Robust image classification with multi-modal large language models
Francesco Villani, Igor Maljkovic, Dario Lazzaro, Angelo Sotgiu, Antonio Emanuele Cinà, Fabio Roli
TL;DR
The paper tackles adversarial robustness in image classification by introducing Multi-Shield, a defense that fuses an adversarially trained image classifier with a multimodal vision-language detector (CLIP) to identify semantic misalignment between visual inputs and textual prompts. It defines a rejection mechanism based on agreement between unimodal and multimodal predictions, abstaining when disagreement indicates potential adversarial manipulation.
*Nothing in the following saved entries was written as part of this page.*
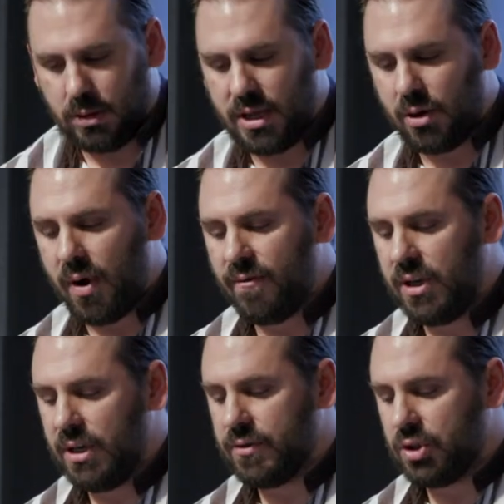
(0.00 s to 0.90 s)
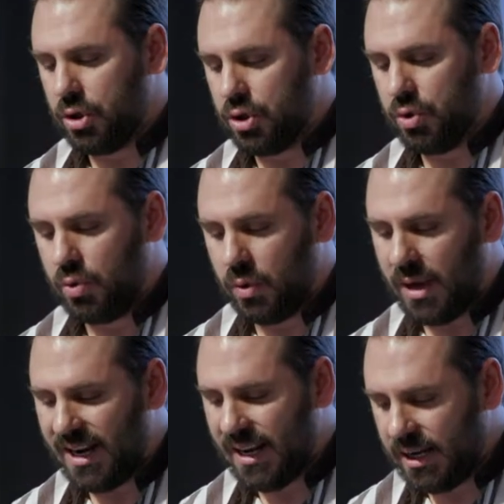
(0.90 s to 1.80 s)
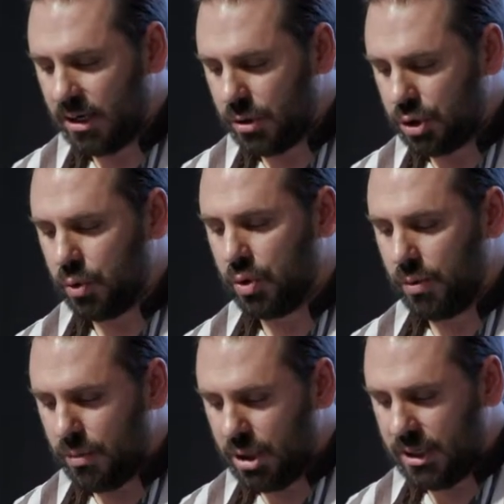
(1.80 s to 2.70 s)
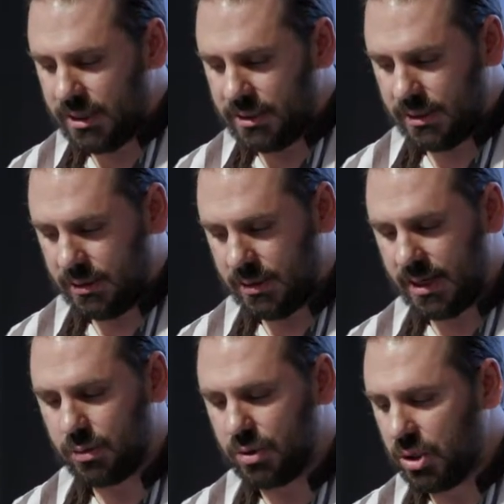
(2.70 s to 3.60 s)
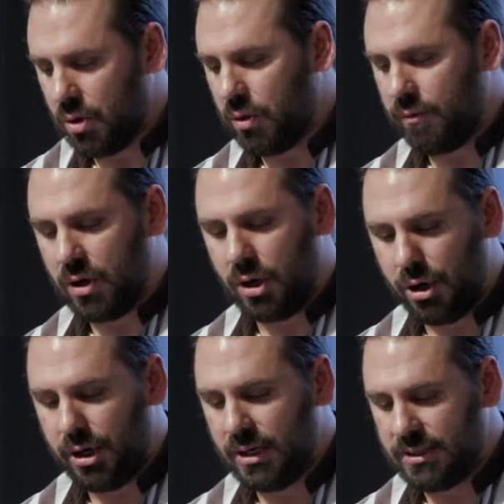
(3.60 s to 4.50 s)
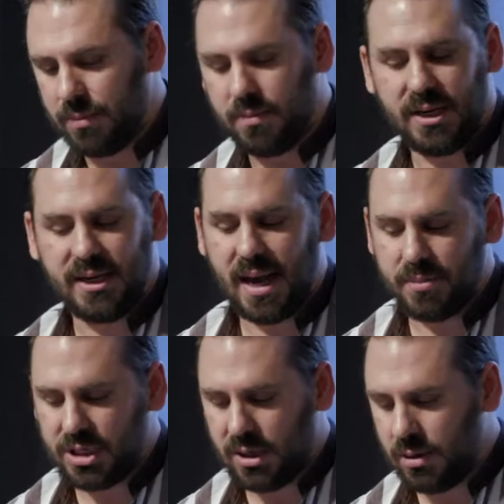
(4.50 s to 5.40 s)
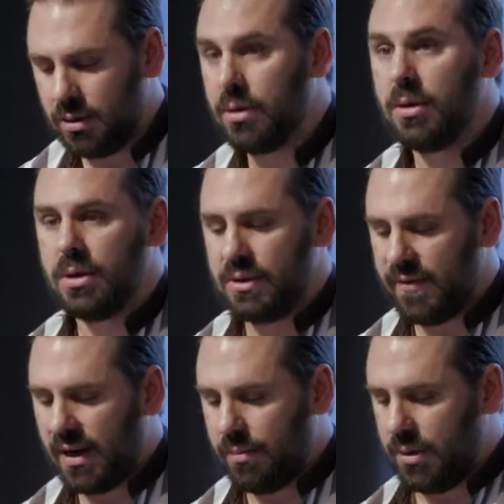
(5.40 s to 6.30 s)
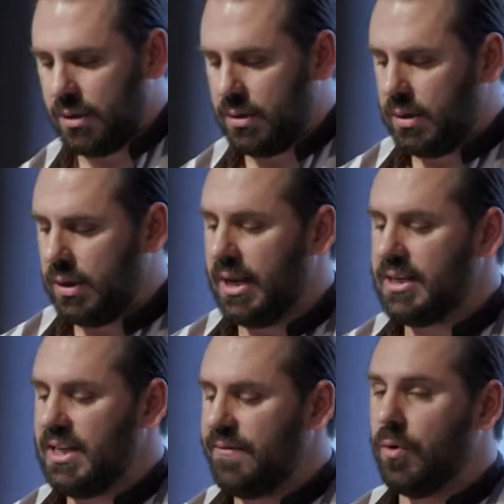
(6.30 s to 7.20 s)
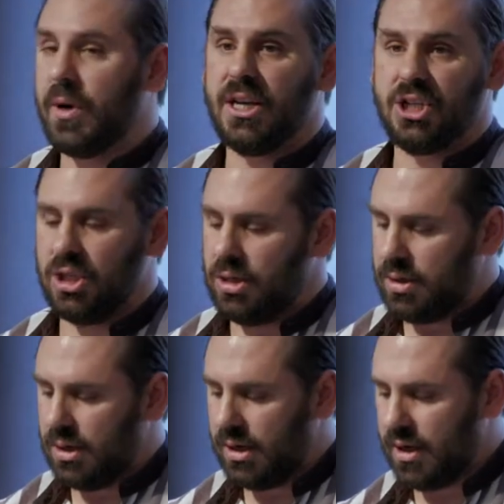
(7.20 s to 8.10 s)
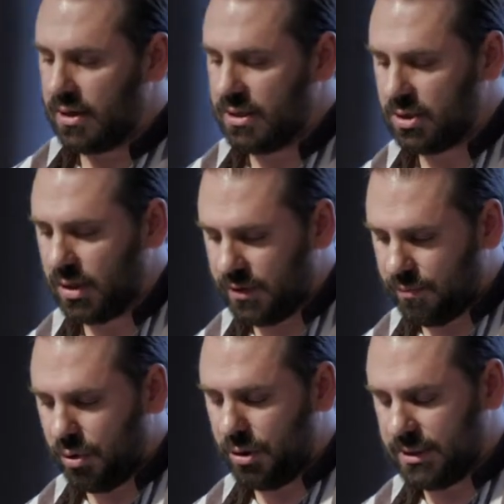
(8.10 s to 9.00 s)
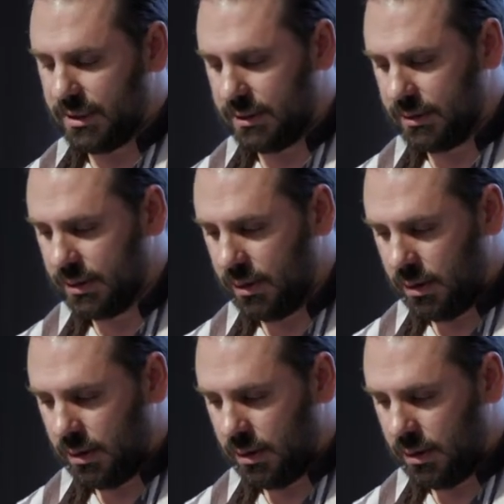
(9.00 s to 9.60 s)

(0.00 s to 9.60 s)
the unravelling of social and ecological communities as a result of colonialism and capture, development and deformation and other destructive processes.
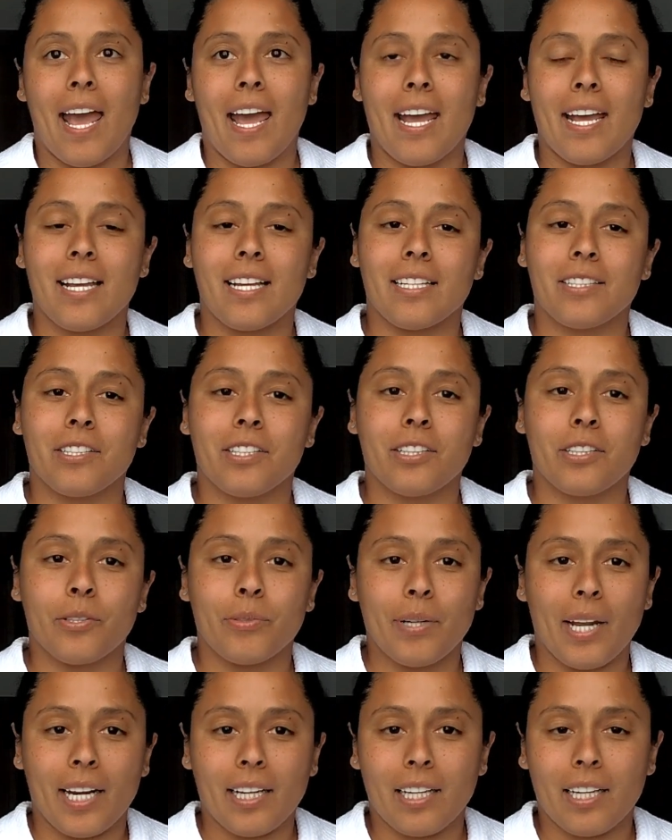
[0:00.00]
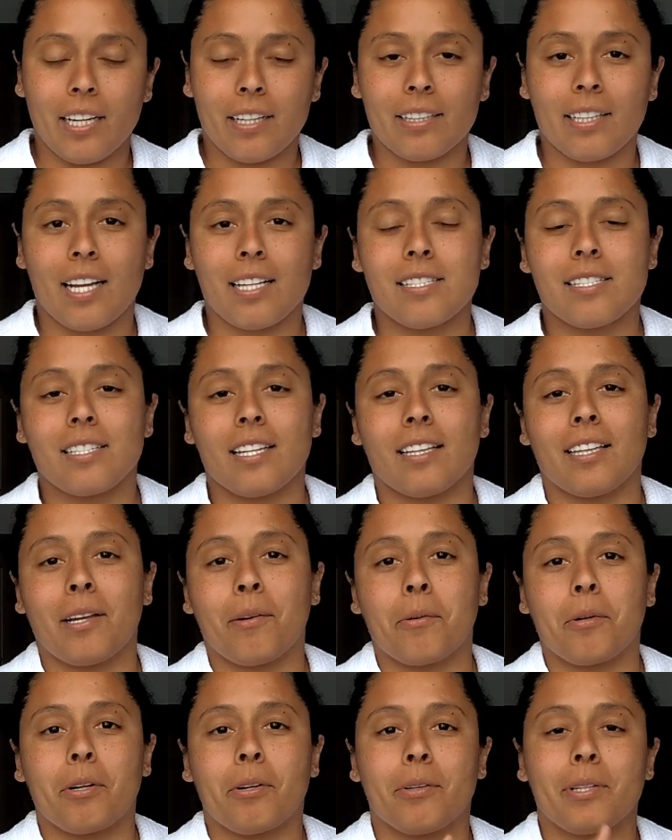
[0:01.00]
and United Airlines said
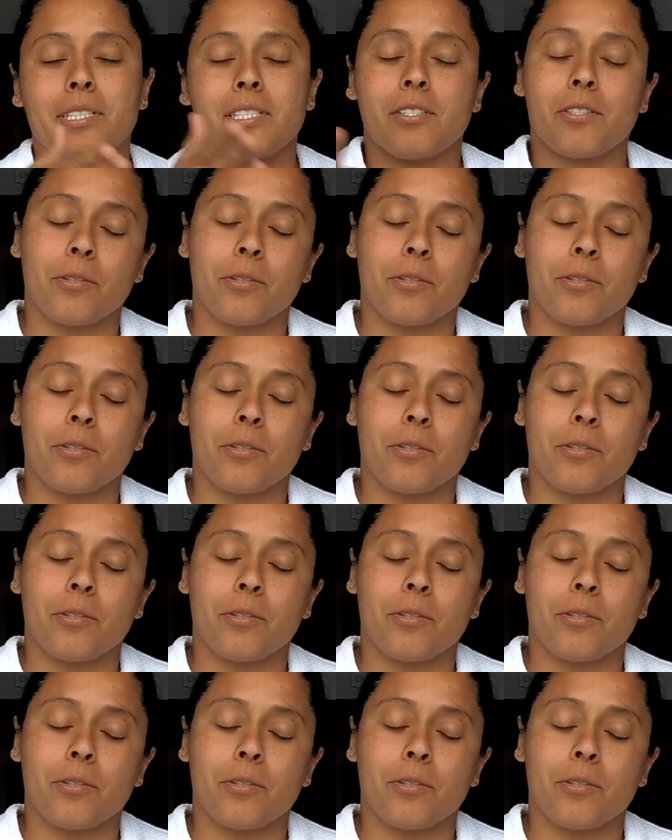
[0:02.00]
they were going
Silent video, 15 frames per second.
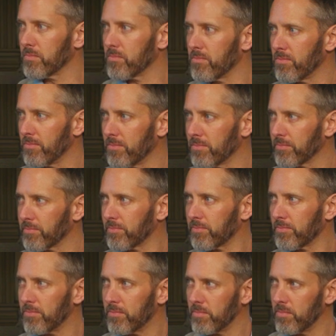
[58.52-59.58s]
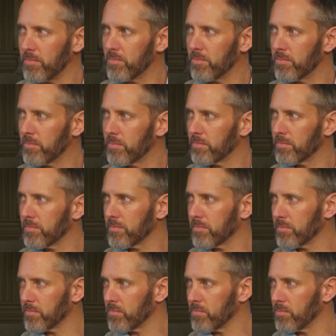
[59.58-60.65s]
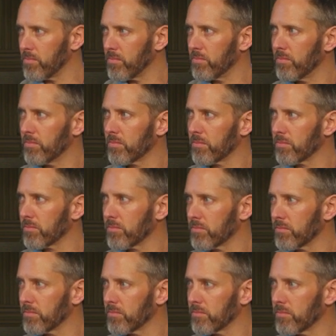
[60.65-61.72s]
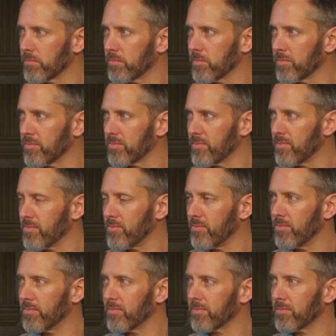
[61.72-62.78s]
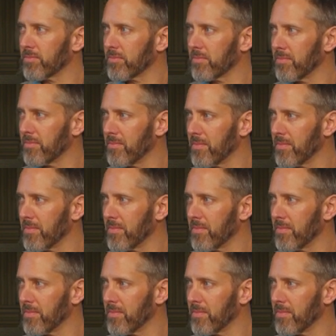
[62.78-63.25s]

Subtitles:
The person shown says nothing.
Empirical results across six datasets and multiple models show that Multi-Shield substantially boosts robust accuracy, with average gains of about 32% on CIFAR-10 and 65% on ImageNet, while incurring small reductions in clean accuracy. The work demonstrates that incorporating semantic cross-modal signals provides a practical, scalable augmentation to existing defenses, improving resilience against adaptive attackers without extensive retraining.
Abstract
Deep Neural Networks are vulnerable to adversarial examples, i.e., carefully crafted input samples that can cause models to make incorrect predictions with high confidence. To mitigate these vulnerabilities, adversarial training and detection-based defenses have been proposed to strengthen models in advance. However, most of these approaches focus on a single data modality, overlooking the relationships between visual patterns and textual descriptions of the input. In this paper, we propose a novel defense, MultiShield, designed to combine and complement these defenses with multi-modal information to further enhance their robustness. MultiShield leverages multi-modal large language models to detect adversarial examples and abstain from uncertain classifications when there is no alignment between textual and visual representations of the input. Extensive evaluations on CIFAR-10 and ImageNet datasets, using robust and non-robust image classification models, demonstrate that MultiShield can be easily integrated to detect and reject adversarial examples, outperforming the original defenses.